Réd : Nous avons eu la chance de trouver dans le Bulletin de la Société Henry Dunant, (No 21, 2003) deux documents d’intérêt particulier pour les Franc-maçons : « Henry Dunant franc-maçon ? Certainement pas à 99 % » et « La Recette d’Henry Dunant ».
En lisant ces recherches réfléchies et fouillées, l’intérêt n’est pas de s’adonner à notre jeu folklorique favori de salle humide : "Est-ce que tel ou tel personnage célèbre a été Franc-Maçon, est-ce que tout ce qui est génial et porteur de progrès dans le monde vient de nous ?" Par contre, tout ce qui réunit les bonnes volontés, qui travaille à l’amélioration de la condition humaine, à la compassion, à la civilisation, est objet d’admiration et d’adhésion pour les Franc-maçons.
Il nous intéresse beaucoup de comprendre comment réussissent les grandes initiatives en faveur de la paix, de la tolérance et du respect de la personne humaine – de toute personne sans différence de religion ou d’autre conviction. De même que Jean Jacques Rousseau – qui n’a jamais été Franc-Maçon - nous apprend beaucoup, le mouvement lancé par Henry Dunant nous semble exemplaire. Les documents réalisés par Roger Durand constituent en ce sens une lecture fascinante. Merci pour son accord de les reproduire dans les pages des Cahiers Bleus pour notre public le plus large.
Quant à la question : "Était-il Franc-Maçon ou non"… probablement non, peut-être… si, oublié par des FF importants, avec lesquels il a trop polémiqué, trop personnellement… Ah, les métaux !
Profitons de l’occasion pour préfacer ces études d’un entretien exclusif avec l’auteur, M. Roger Durand, Président de la Société Henry Dunant et de Genève Humanitaire.
L’action et la pensée d’Henry Dunant
Interview des Cahiers Bleus avec M. Roger Durand, Président de la Société Henry Dunant et de Genève Humanitaire
RD : Assurément, il est d’actualité. Nous savons plus de la crise récurrente des droits de l’homme et de la paix parce qu-on en parle plus, on communique plus. Cette crise est très grave. Plusieurs des principes qui ont fondé l’action de Dunant restent tout à fait actuels.

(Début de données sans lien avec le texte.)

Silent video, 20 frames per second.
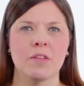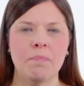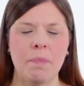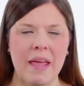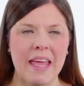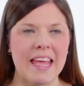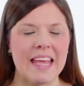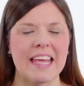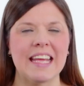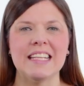
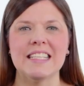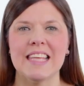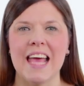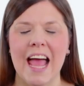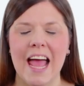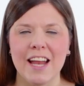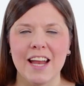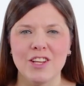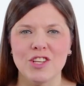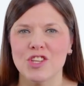being
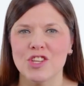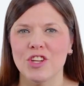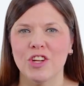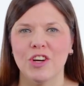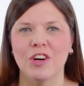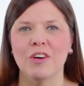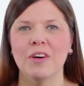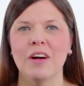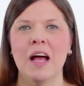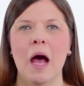
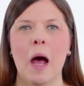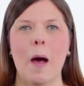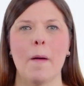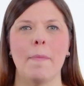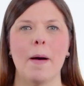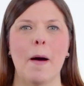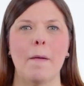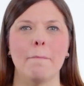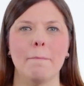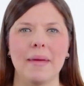intentional
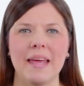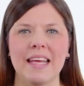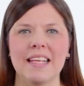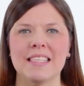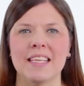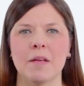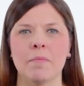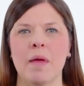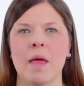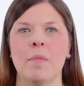about
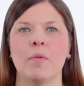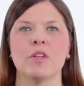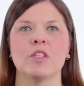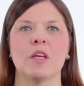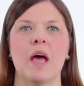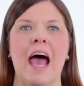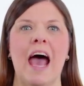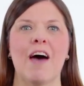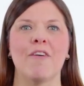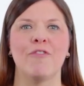meeting people
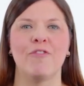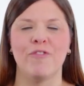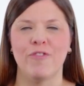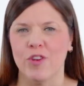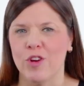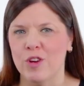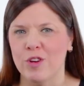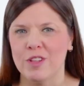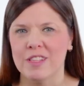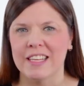to have
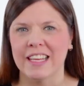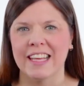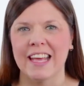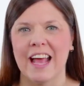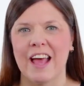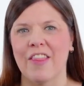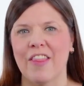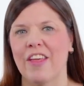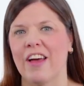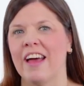food
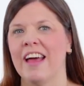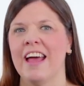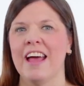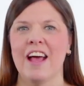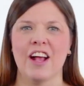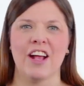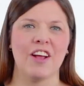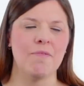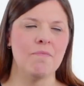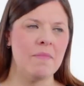together,
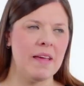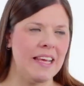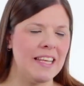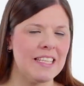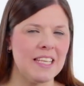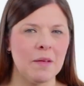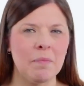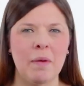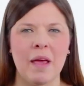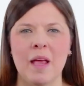
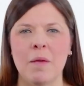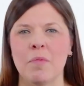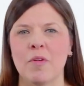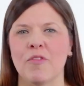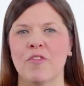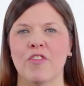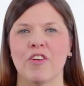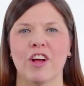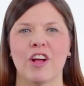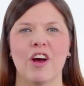meeting people
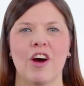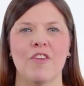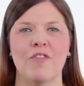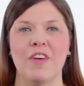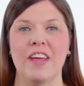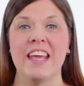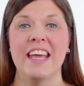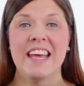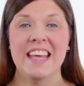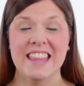for a
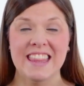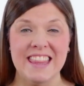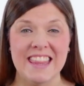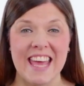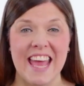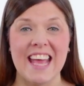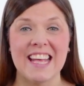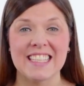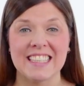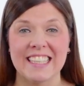coffee.
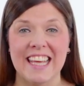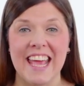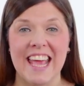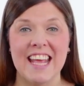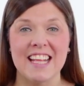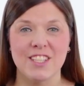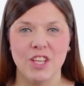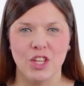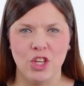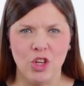This
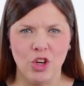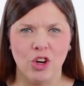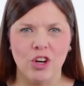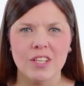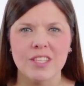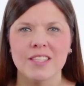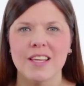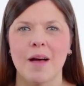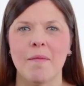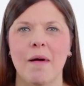is your
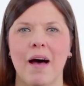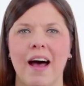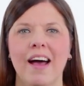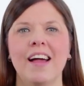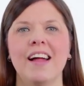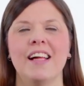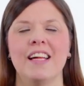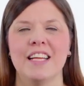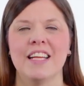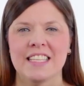summer
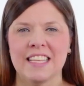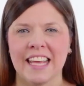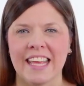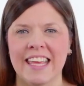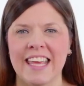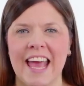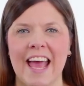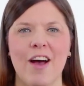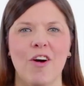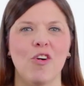to
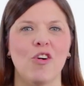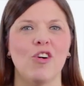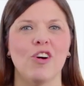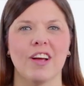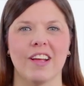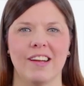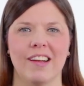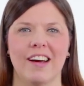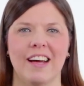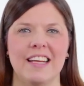get
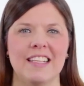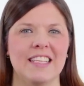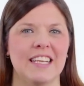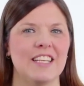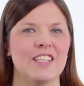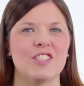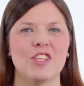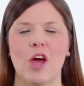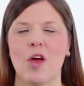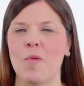
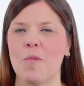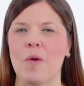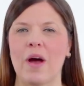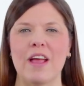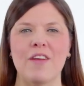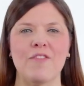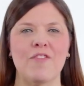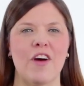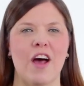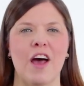organizing. Don't
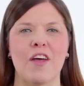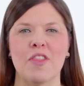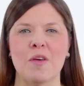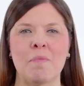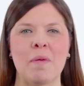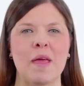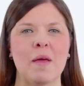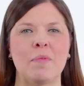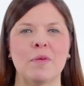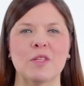wait for other
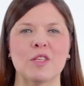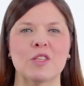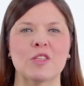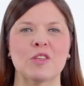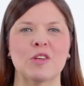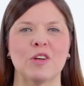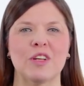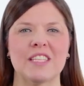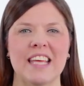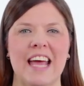people to
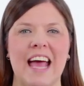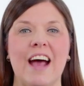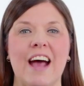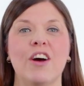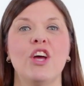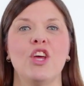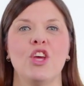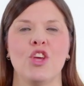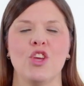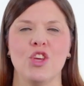sort it
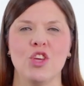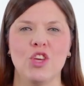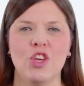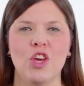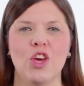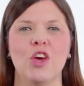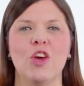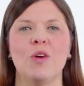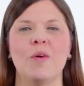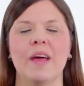out.
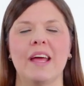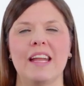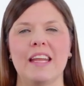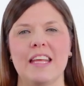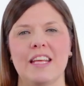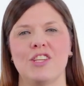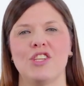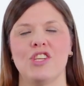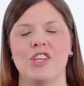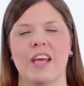You
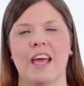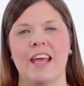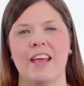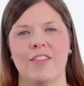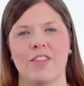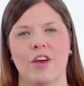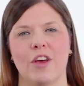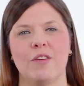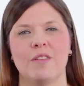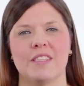
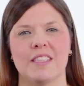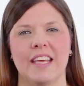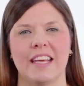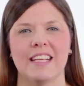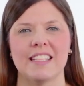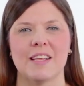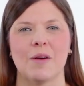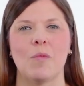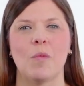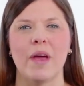initiate those
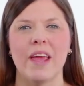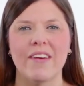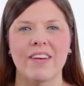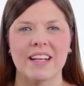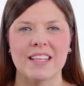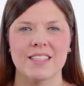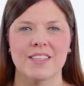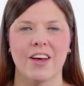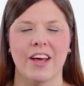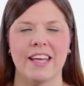things, and we're
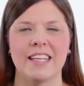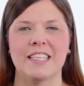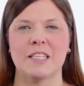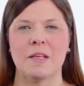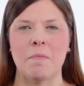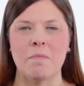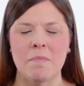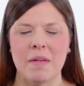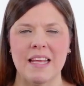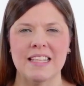excited
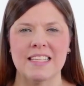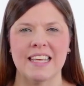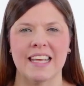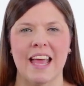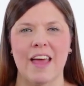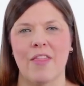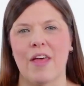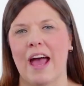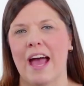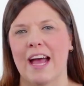to meet
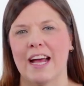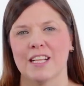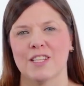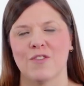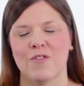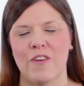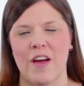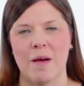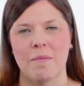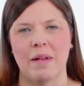together
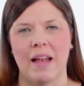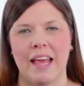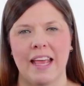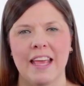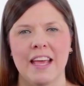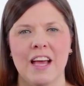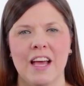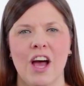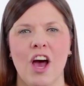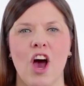as
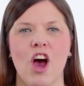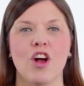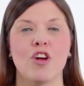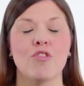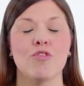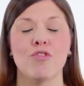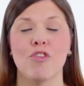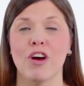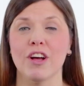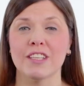family
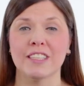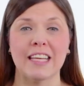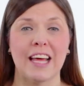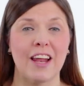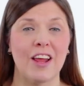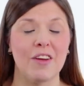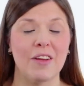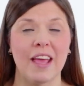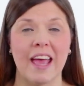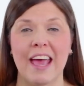across our
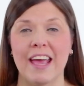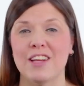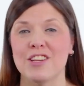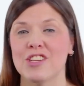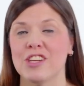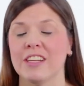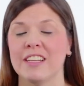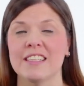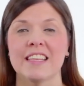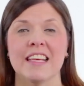
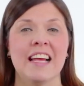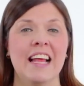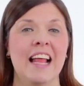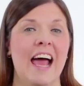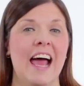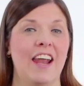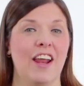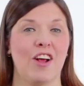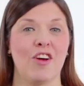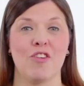locations
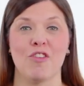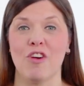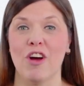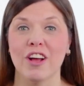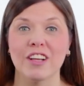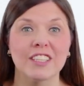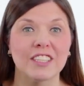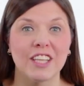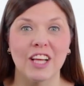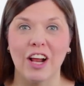and
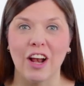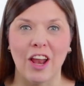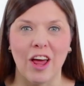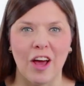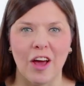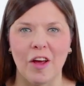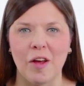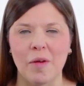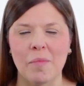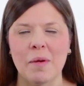across the
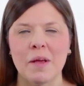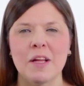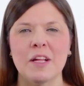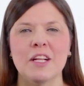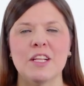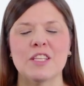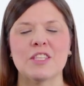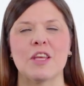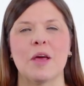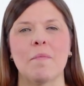globe.
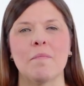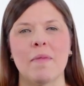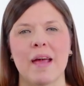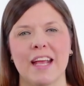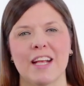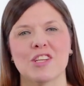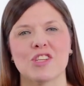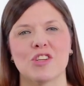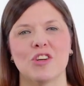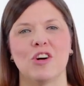So
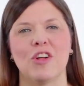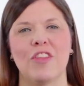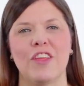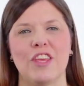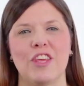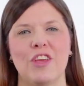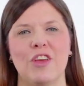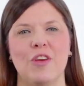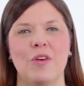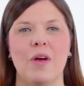make sure that
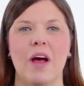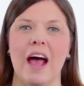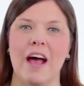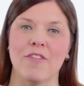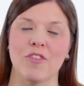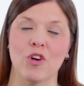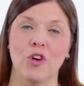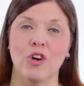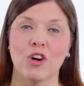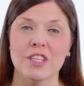you
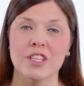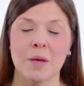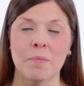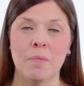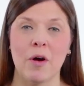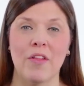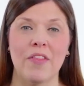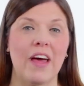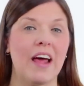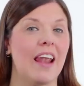have caught
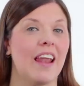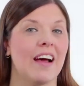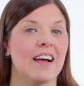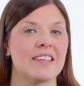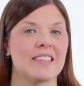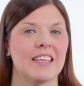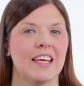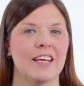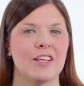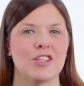up on that
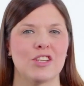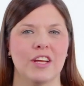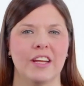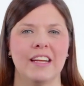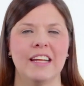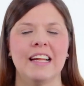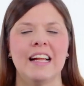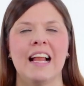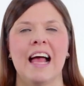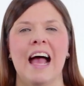last session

Le premier principe est celui d’humanité, de considérer que tout être humain fait partie de notre groupe et que tout être humain qui est dans une situation de vulnérabilité ou d’infériorité – le blessé, le malade, l’émigré, le fugitif - mérite notre compassion quelles que soient ses particularités et différences par rapport à nous. Ceci est un principe fondamental de Dunant qui a débouché sur le principe d’humanité qui anime le mouvement international de la Croix Rouge. Dunant n’était pas tout seul à décrire cela mais il insistait sur la neutralité, c’est-à-dire de ne pas juger quelqu’un de vulnérable en fonction de ses opinions, de sa religion ou de sa provenance, son milieu social et culturel. Toute personne doit être considérée en tant qu’être humain et non comme appartenant à un groupe particulier. Ce sont des appels qui restent.
Au début on n’a parlé que de militaires blessés mais en proclamant la neutralisation des blessés comme principe supérieur aux nations et nationalités Dunant a été bien reçu. Même déjà dans la Convention de 1864. L’intérêt spécifique de Dunant, même si quelque part il réinvente la roue par rapport à d’autres philosophes, philanthropes ou hommes de religion qui l’ont précédé, se trouve dans le requis que cette action doit être désintéressée, qu’elle n’ait pas notamment pour but de ramener une âme vers Dieu, vers le paradis, vers telle et telle religion. Il s’agit exclusivement qu’une personne blessée dans son corps soit soignée. La neutralité religieuse, confessionnelle, apporte la grande différence. Toutes les sociétés et associations de l’époque qui avaient une fonction philanthropique, avaient une fonction spirituelle en même temps. La démarche de Dunant est particulièrement attrayante et entièrement d’actualité.